Task to complete –
Only the lines below from the one containing "[00:00:06.30 to 00:00:07.20]" through the one containing "[00:00:14.40 to 00:00:15.30]" belong in the answer, set down exactly, with the pictures left out.

Saved data entries –

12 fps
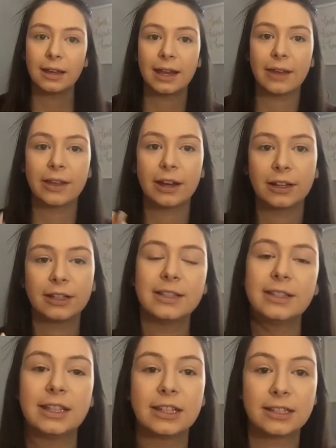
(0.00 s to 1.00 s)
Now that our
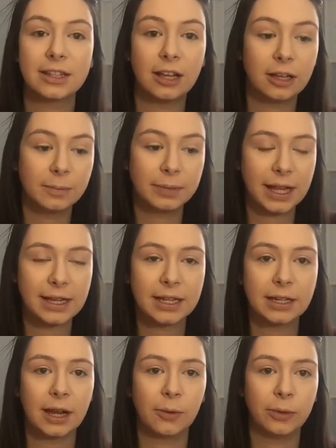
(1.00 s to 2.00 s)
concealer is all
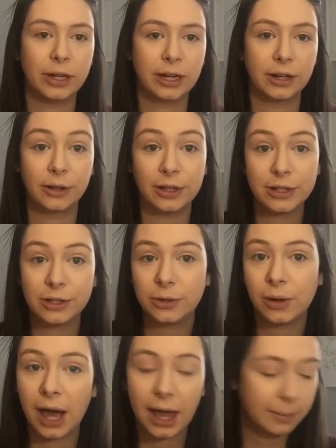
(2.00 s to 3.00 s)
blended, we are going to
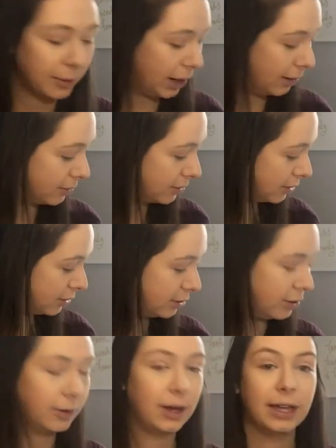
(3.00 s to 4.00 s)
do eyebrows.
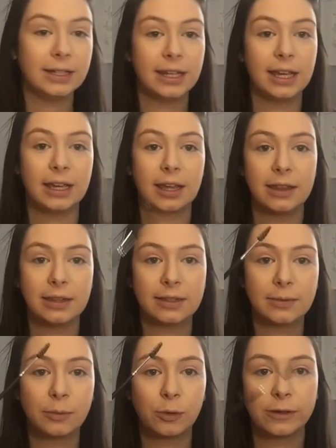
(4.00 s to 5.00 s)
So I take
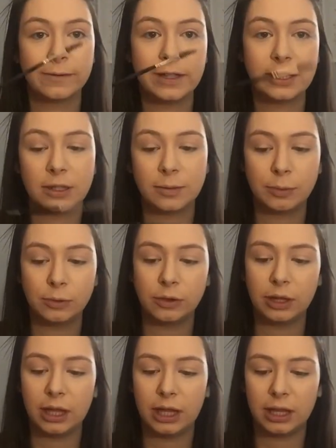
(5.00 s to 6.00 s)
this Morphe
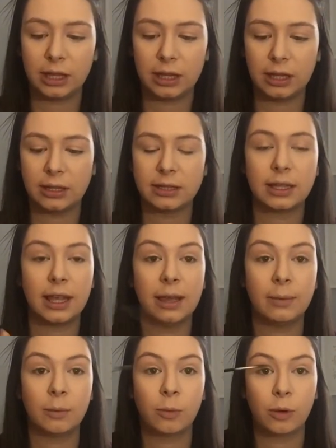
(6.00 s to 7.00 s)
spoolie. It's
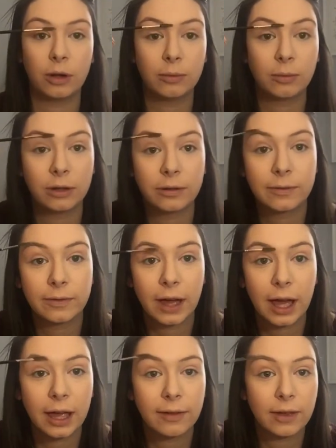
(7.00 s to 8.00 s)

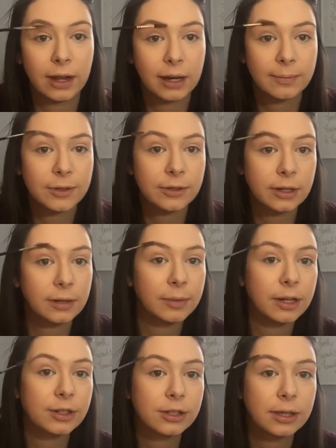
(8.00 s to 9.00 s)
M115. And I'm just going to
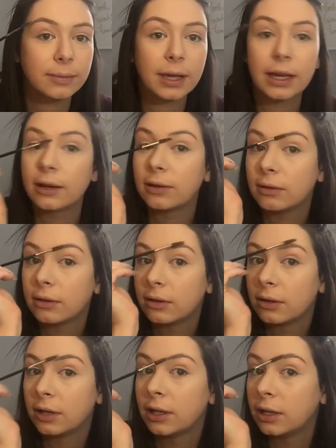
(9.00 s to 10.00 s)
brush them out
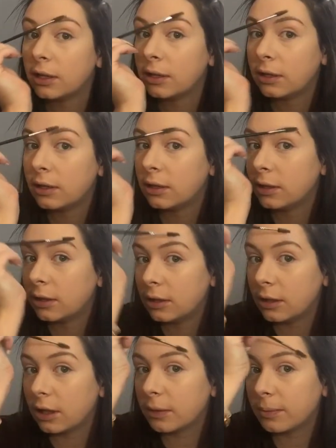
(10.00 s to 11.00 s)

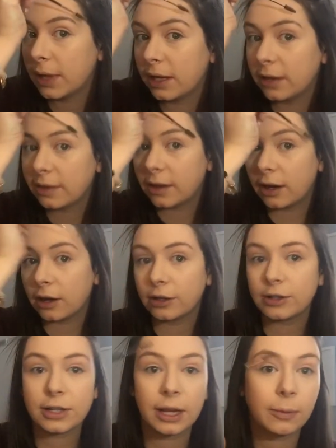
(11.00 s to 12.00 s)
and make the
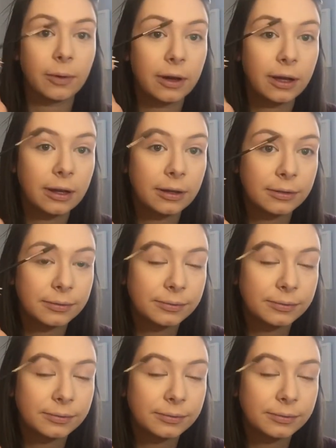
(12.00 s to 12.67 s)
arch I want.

--

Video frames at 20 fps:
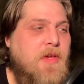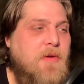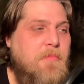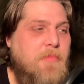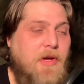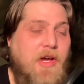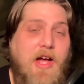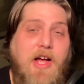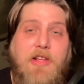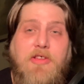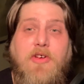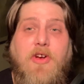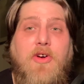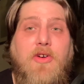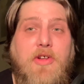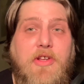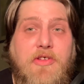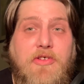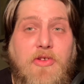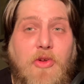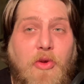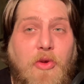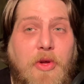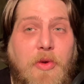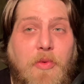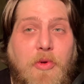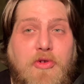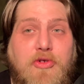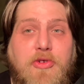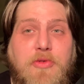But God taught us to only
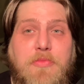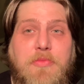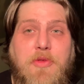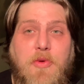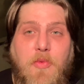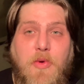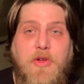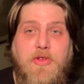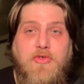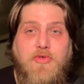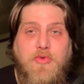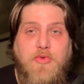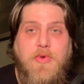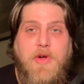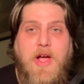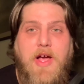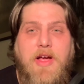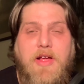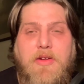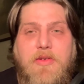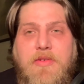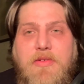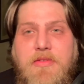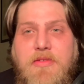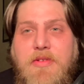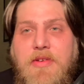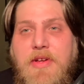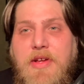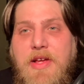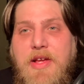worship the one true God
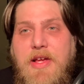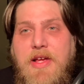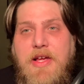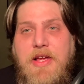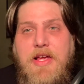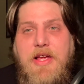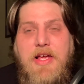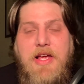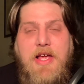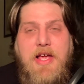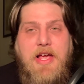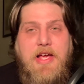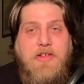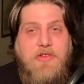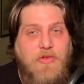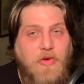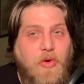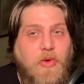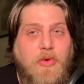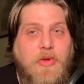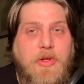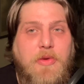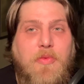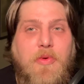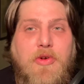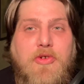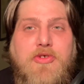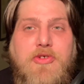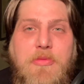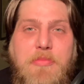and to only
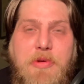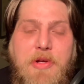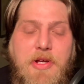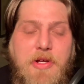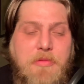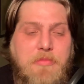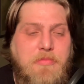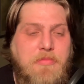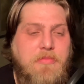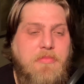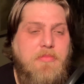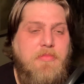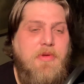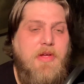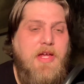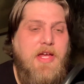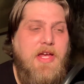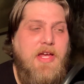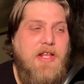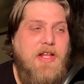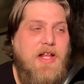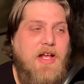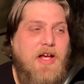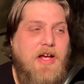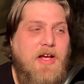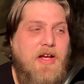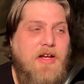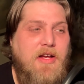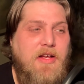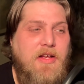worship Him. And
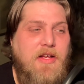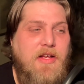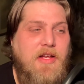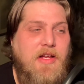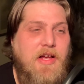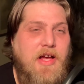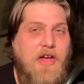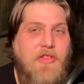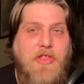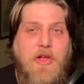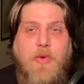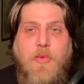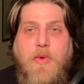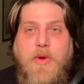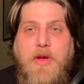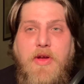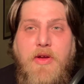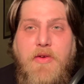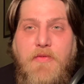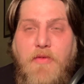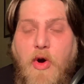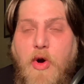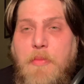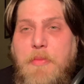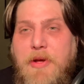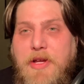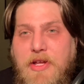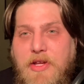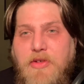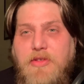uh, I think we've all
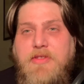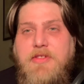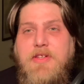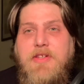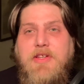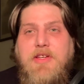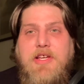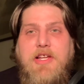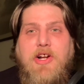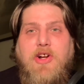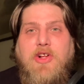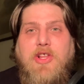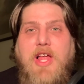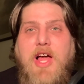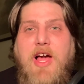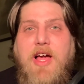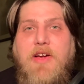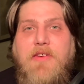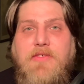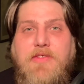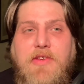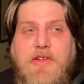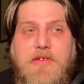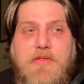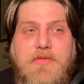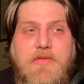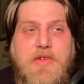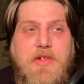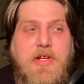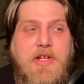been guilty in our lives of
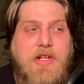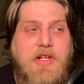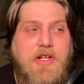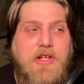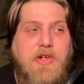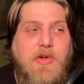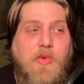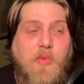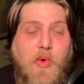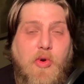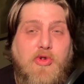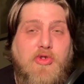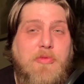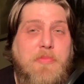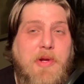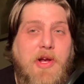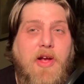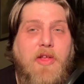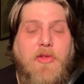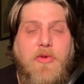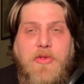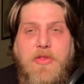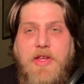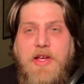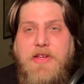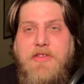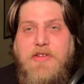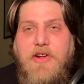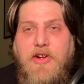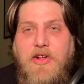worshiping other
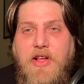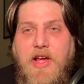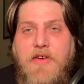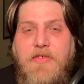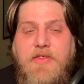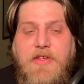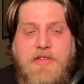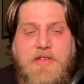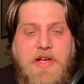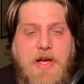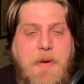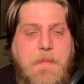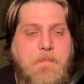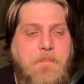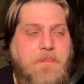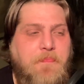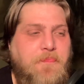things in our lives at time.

...

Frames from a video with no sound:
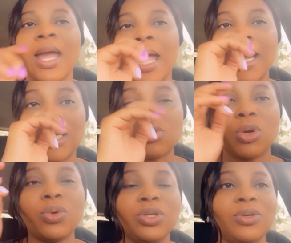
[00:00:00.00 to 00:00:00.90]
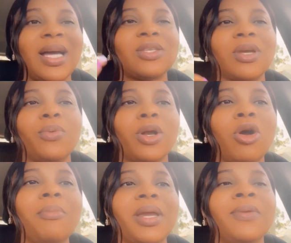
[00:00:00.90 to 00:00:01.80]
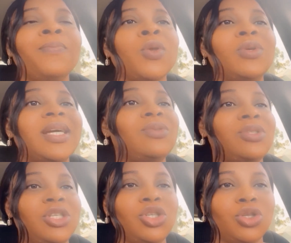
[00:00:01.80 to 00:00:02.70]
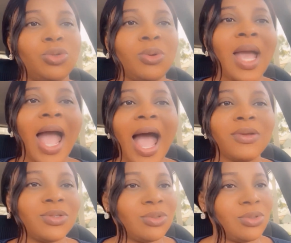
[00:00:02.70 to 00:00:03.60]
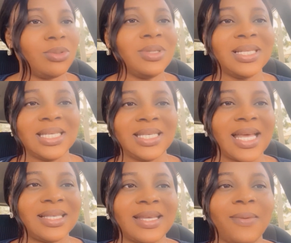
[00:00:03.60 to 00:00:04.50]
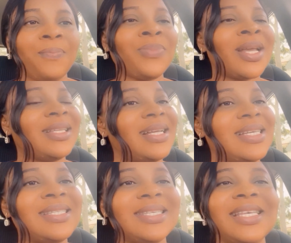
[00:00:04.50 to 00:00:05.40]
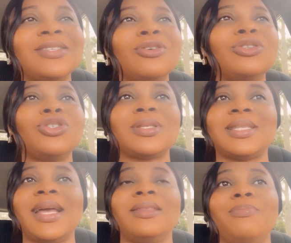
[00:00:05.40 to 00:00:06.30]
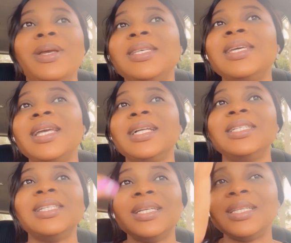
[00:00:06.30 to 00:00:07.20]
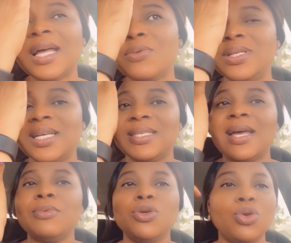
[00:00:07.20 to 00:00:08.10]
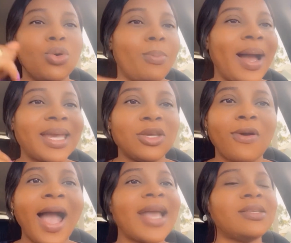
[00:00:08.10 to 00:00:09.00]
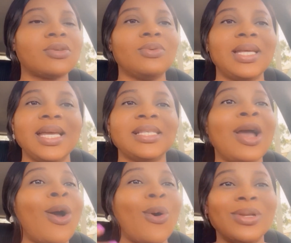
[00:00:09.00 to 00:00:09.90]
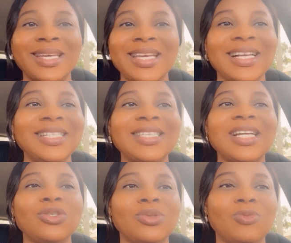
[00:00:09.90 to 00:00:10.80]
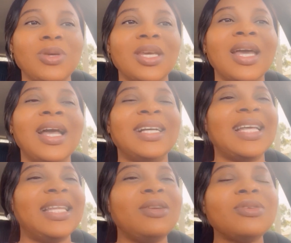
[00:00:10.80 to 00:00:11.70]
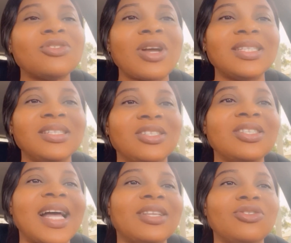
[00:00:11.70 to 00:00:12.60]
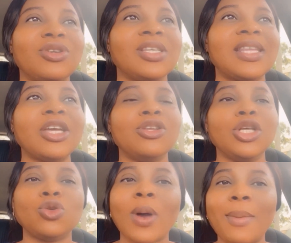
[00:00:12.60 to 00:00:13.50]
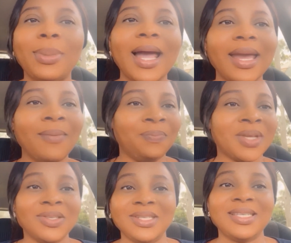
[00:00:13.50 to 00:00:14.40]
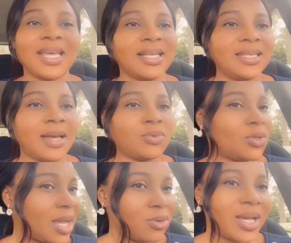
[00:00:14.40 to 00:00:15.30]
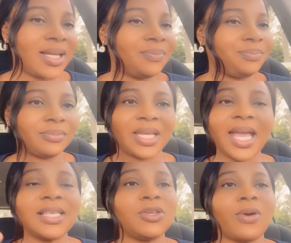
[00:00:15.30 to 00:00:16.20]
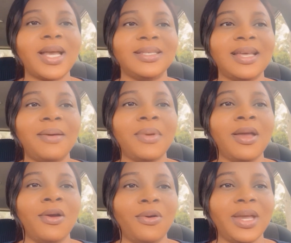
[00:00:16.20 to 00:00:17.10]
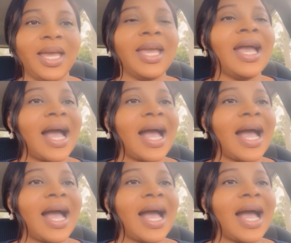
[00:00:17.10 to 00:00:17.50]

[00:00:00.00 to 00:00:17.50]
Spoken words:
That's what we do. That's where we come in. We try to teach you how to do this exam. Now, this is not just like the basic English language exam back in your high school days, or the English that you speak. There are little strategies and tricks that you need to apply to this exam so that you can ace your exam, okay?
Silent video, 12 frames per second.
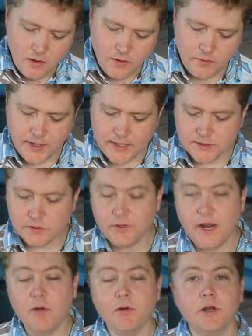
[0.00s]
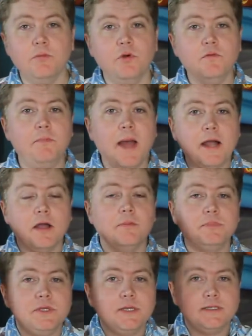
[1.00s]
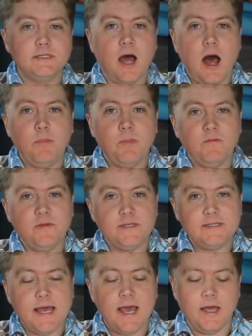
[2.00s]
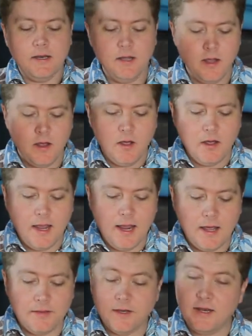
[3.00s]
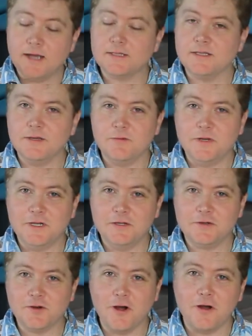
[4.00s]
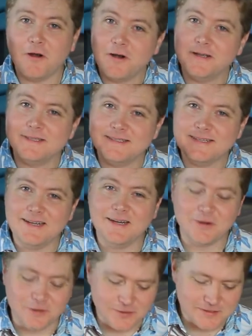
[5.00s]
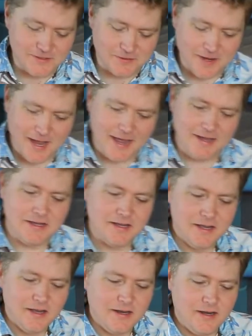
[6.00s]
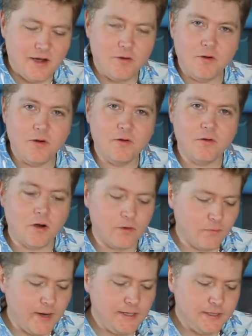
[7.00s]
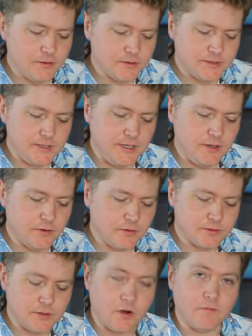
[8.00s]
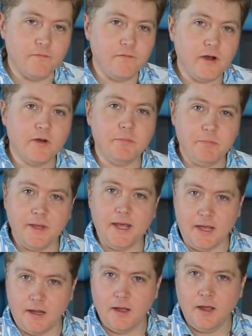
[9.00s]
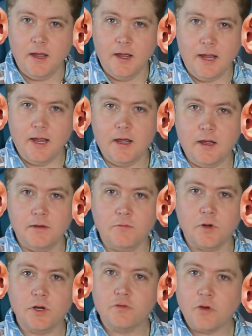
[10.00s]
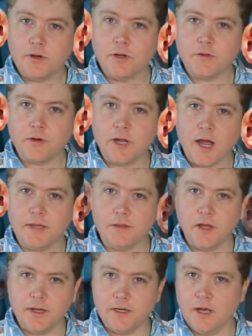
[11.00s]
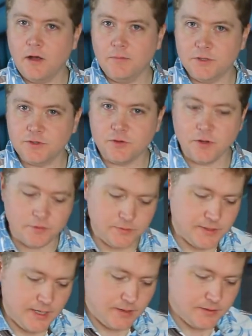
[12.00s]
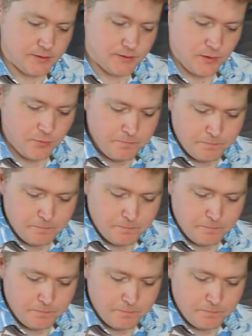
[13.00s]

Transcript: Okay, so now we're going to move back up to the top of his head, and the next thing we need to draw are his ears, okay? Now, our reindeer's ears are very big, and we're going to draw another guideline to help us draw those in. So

Written answer –
[00:00:06.30 to 00:00:07.20]
[00:00:07.20 to 00:00:08.10]
[00:00:08.10 to 00:00:09.00]
[00:00:09.00 to 00:00:09.90]
[00:00:09.90 to 00:00:10.80]
[00:00:10.80 to 00:00:11.70]
[00:00:11.70 to 00:00:12.60]
[00:00:12.60 to 00:00:13.50]
[00:00:13.50 to 00:00:14.40]
[00:00:14.40 to 00:00:15.30]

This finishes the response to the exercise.